---------- Dataset ----------

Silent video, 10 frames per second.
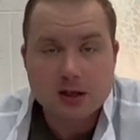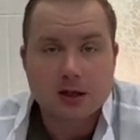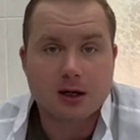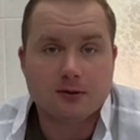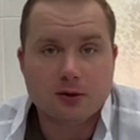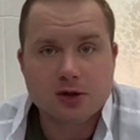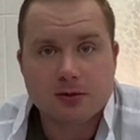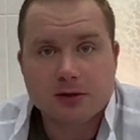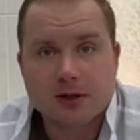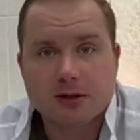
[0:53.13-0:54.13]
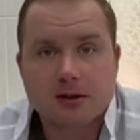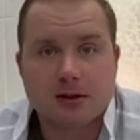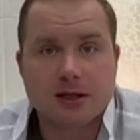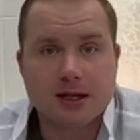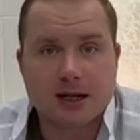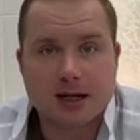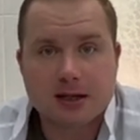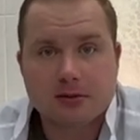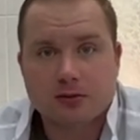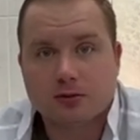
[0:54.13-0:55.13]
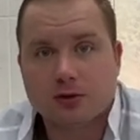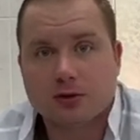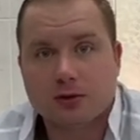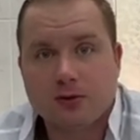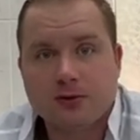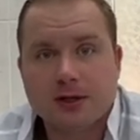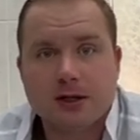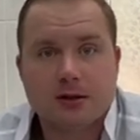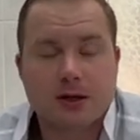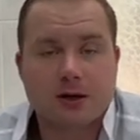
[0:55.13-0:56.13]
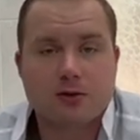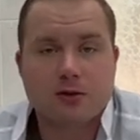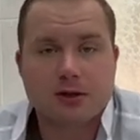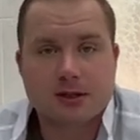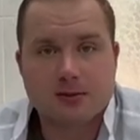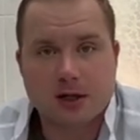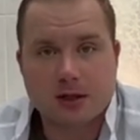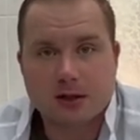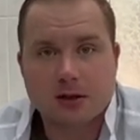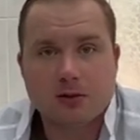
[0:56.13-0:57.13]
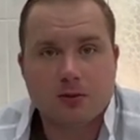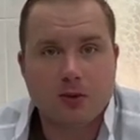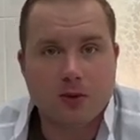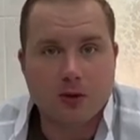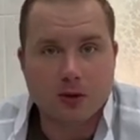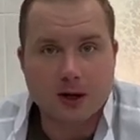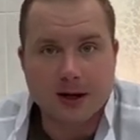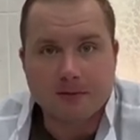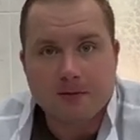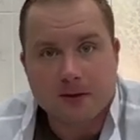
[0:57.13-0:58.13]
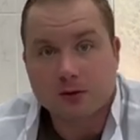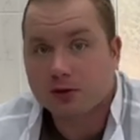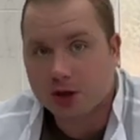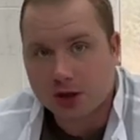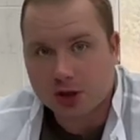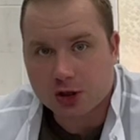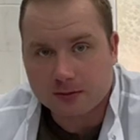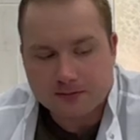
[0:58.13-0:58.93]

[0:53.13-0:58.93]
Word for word: А в общем-то для условной такой смены пола у женщин.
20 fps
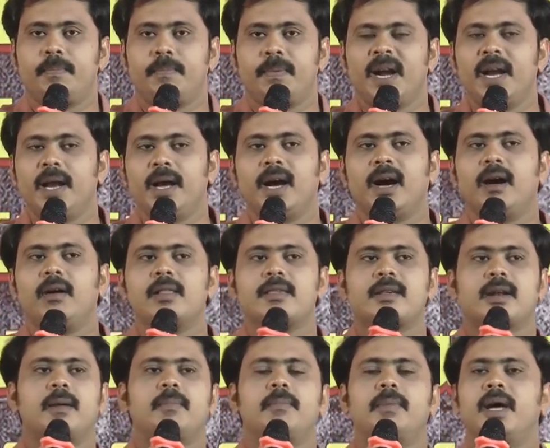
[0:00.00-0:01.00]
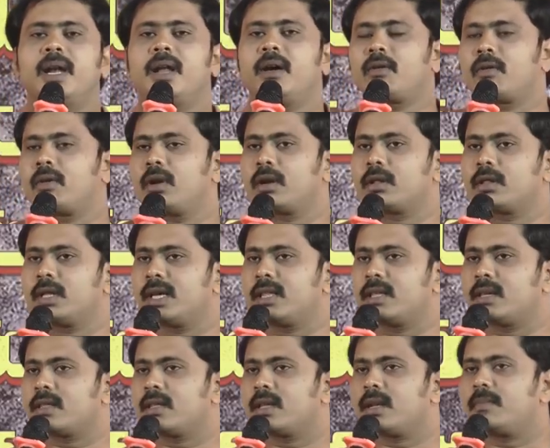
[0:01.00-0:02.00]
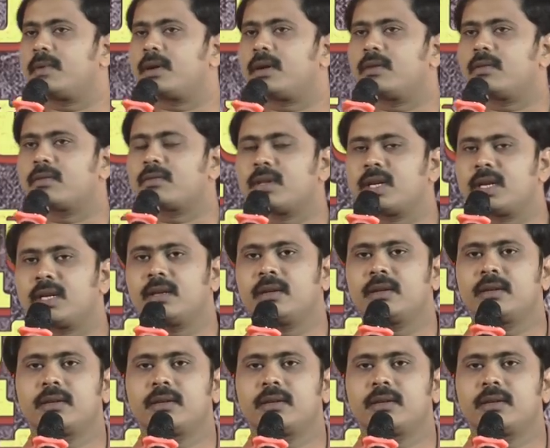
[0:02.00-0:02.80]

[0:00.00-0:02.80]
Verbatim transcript: పెళ్లి కావాల్సిన అబ్బాయిలు ఎవరున్నారు దయచేసి నిలబడండి ఒకసారి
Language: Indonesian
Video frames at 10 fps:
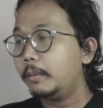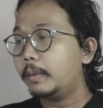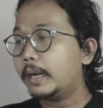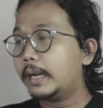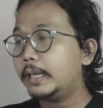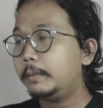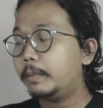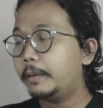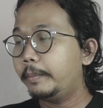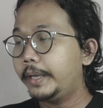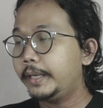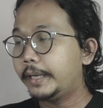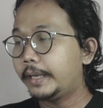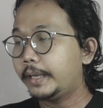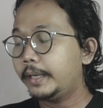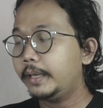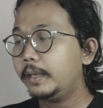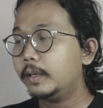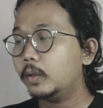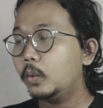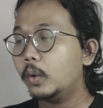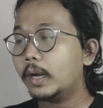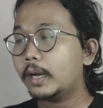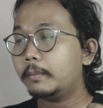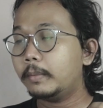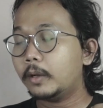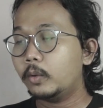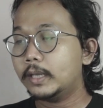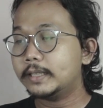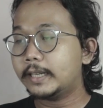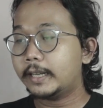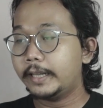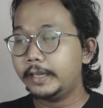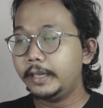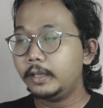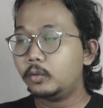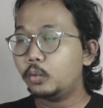maka di plan B ini, gue akan melakukan strategi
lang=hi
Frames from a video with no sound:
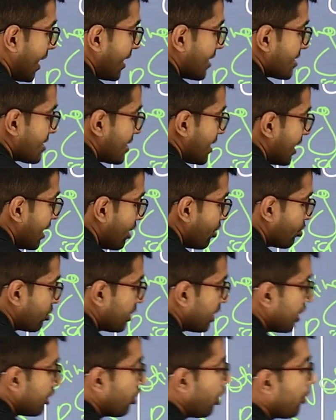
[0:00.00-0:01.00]
राइट्स नहीं
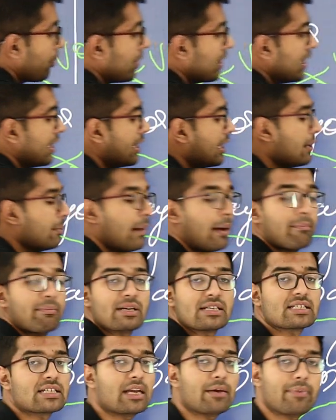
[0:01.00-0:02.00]
होते नॉमिनेटेड
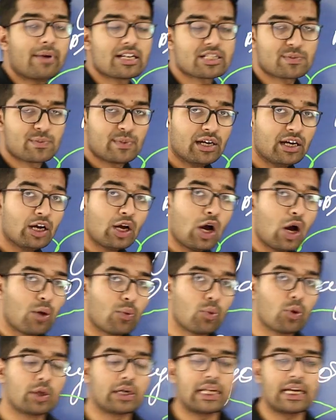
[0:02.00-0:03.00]
मेंबर्स के पास में
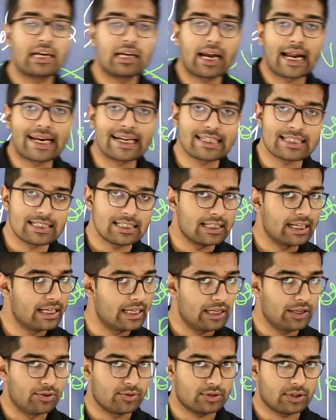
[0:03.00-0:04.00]
वोटिंग राइट्स
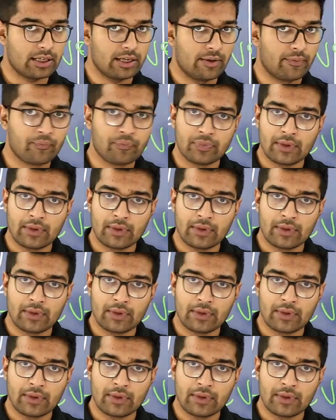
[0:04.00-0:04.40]
नहीं होते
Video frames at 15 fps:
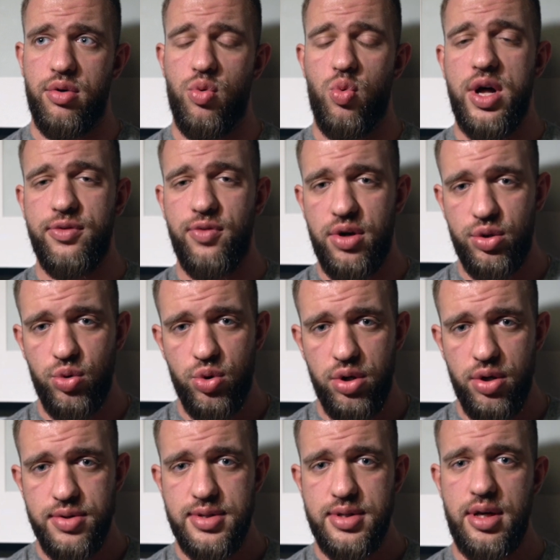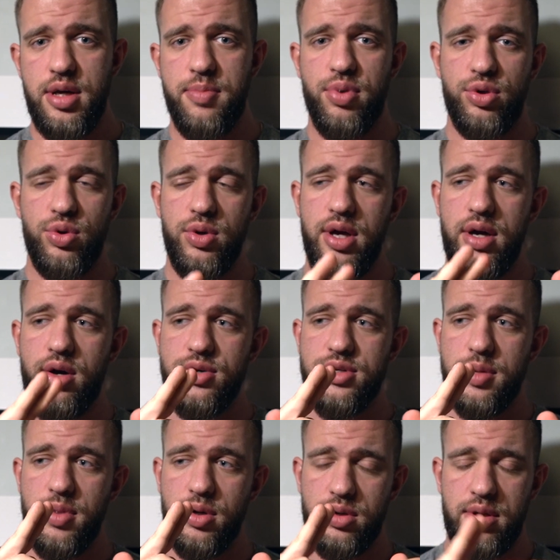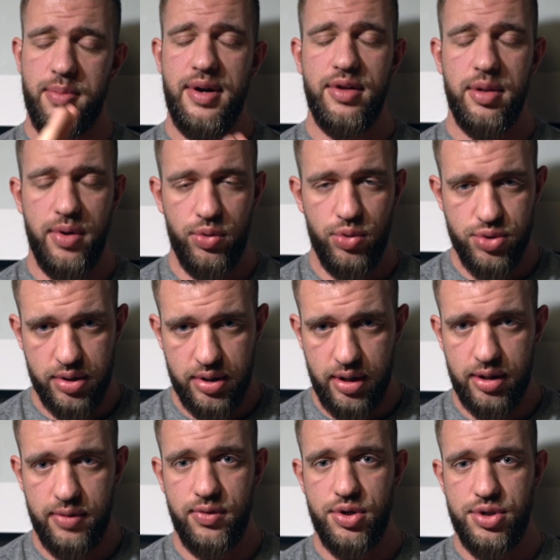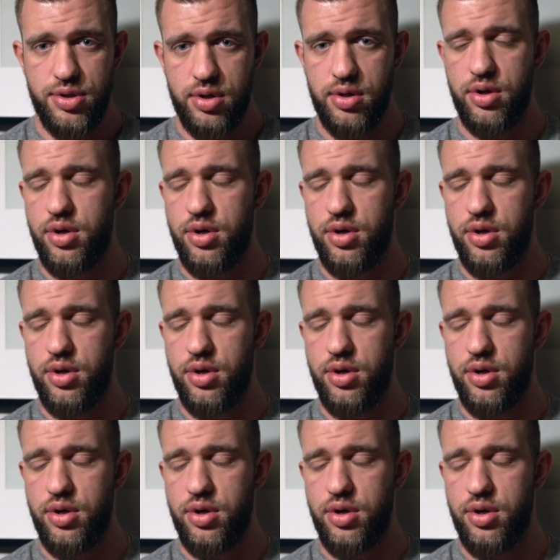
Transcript: łatwo redukujące i po drugie osoby, które naprawdę mają dużo tej aktywności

----------

[Work instruction] Print the listing exactly. No pictures belong in the copy.

[Response to the exercise]
Silent video, 10 frames per second.
[0:53.13-0:54.13]
[0:54.13-0:55.13]
[0:55.13-0:56.13]
[0:56.13-0:57.13]
[0:57.13-0:58.13]
[0:58.13-0:58.93]

[0:53.13-0:58.93]
Word for word: А в общем-то для условной такой смены пола у женщин.
20 fps
[0:00.00-0:01.00]
[0:01.00-0:02.00]
[0:02.00-0:02.80]

[0:00.00-0:02.80]
Verbatim transcript: పెళ్లి కావాల్సిన అబ్బాయిలు ఎవరున్నారు దయచేసి నిలబడండి ఒకసారి
Language: Indonesian
Video frames at 10 fps:
maka di plan B ini, gue akan melakukan strategi
lang=hi
Frames from a video with no sound:
[0:00.00-0:01.00]
राइट्स नहीं
[0:01.00-0:02.00]
होते नॉमिनेटेड
[0:02.00-0:03.00]
मेंबर्स के पास में
[0:03.00-0:04.00]
वोटिंग राइट्स
[0:04.00-0:04.40]
नहीं होते
Video frames at 15 fps:
Transcript: łatwo redukujące i po drugie osoby, które naprawdę mają dużo tej aktywności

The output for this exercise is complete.